Recorded data
╔══
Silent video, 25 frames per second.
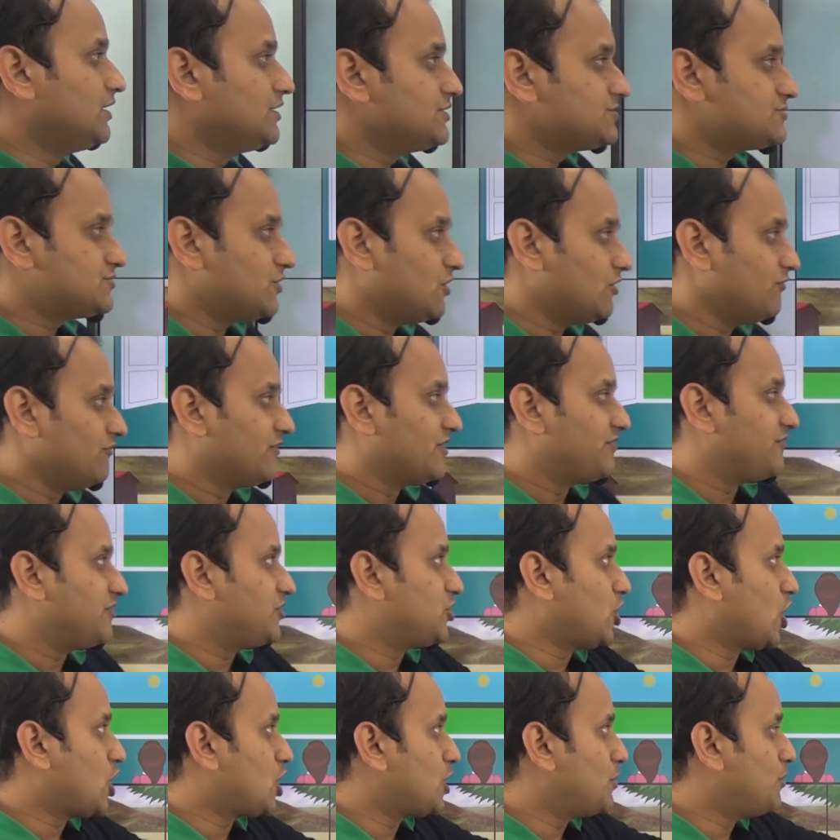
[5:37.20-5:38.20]
So when we
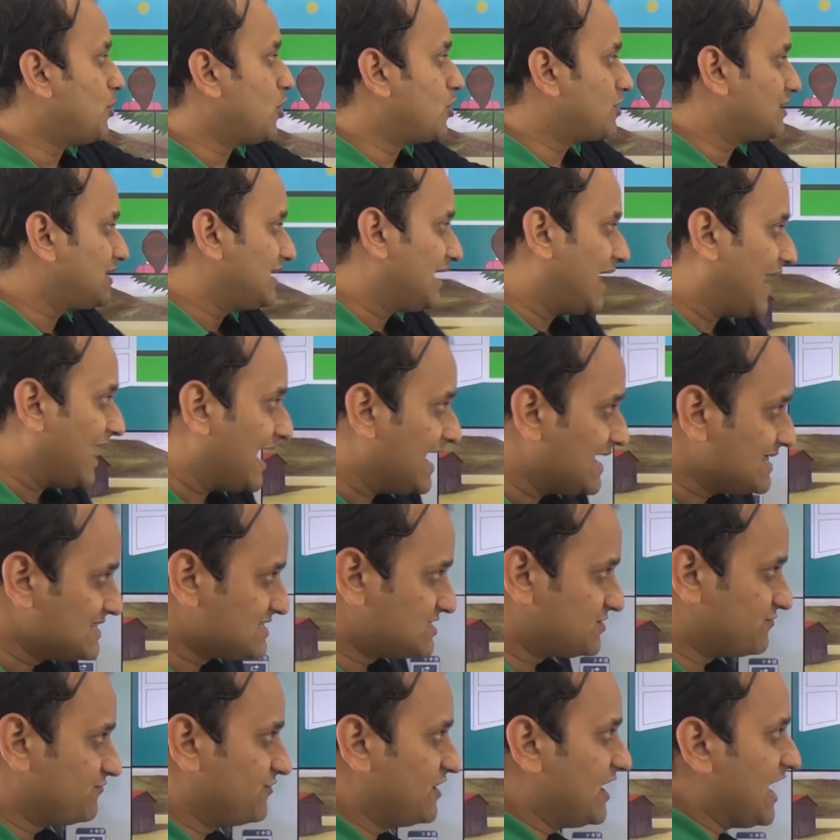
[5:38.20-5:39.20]
talk about
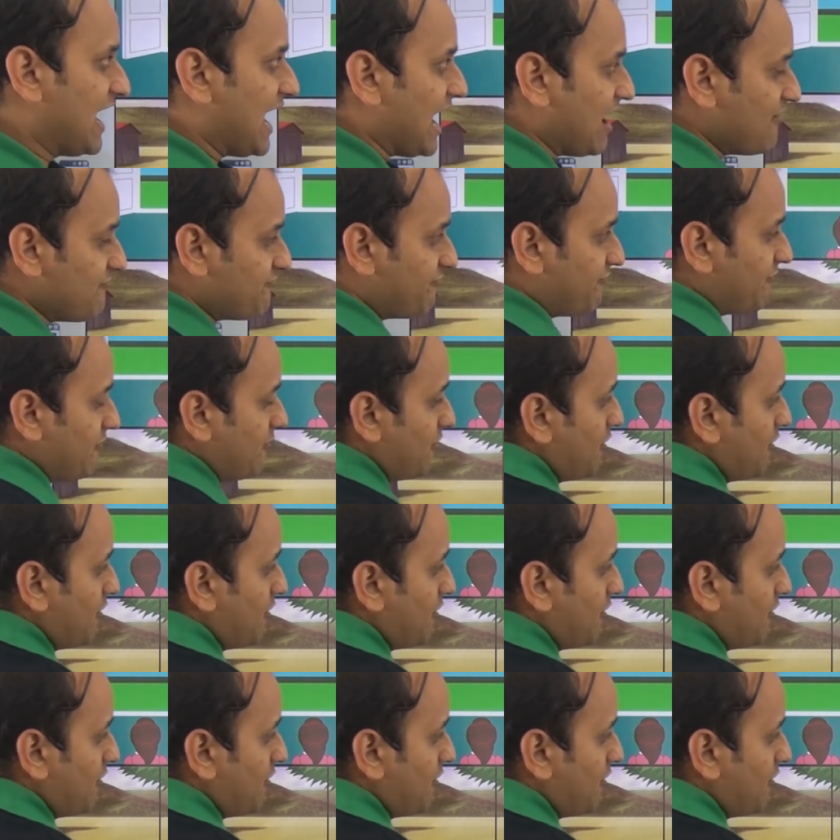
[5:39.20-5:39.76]
lines, we have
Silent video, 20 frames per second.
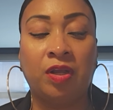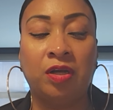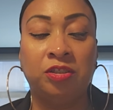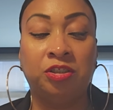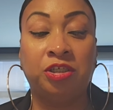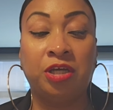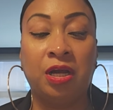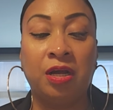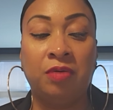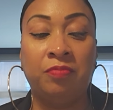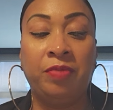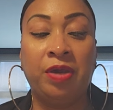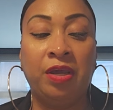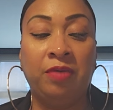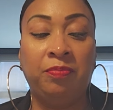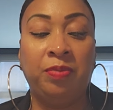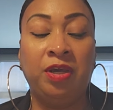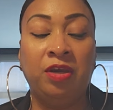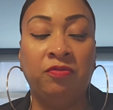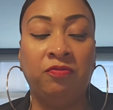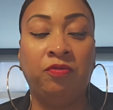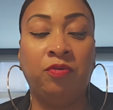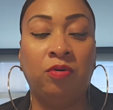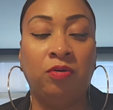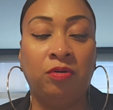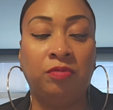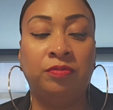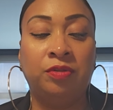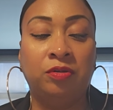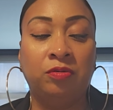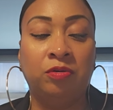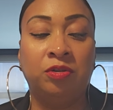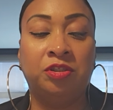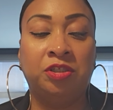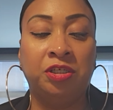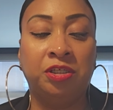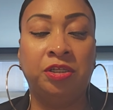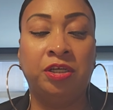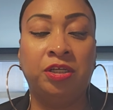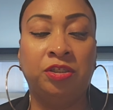a child may be involved or a
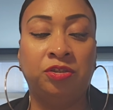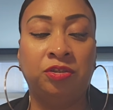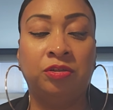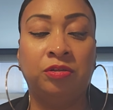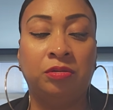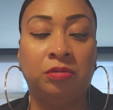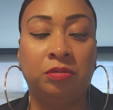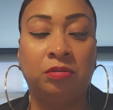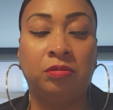teenager.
╚══
Text only, no pictures: copy every entry exactly.

THE COMPLETED TASK
Silent video, 25 frames per second.
[5:37.20-5:38.20]
So when we
[5:38.20-5:39.20]
talk about
[5:39.20-5:39.76]
lines, we have
Silent video, 20 frames per second.
a child may be involved or a
teenager.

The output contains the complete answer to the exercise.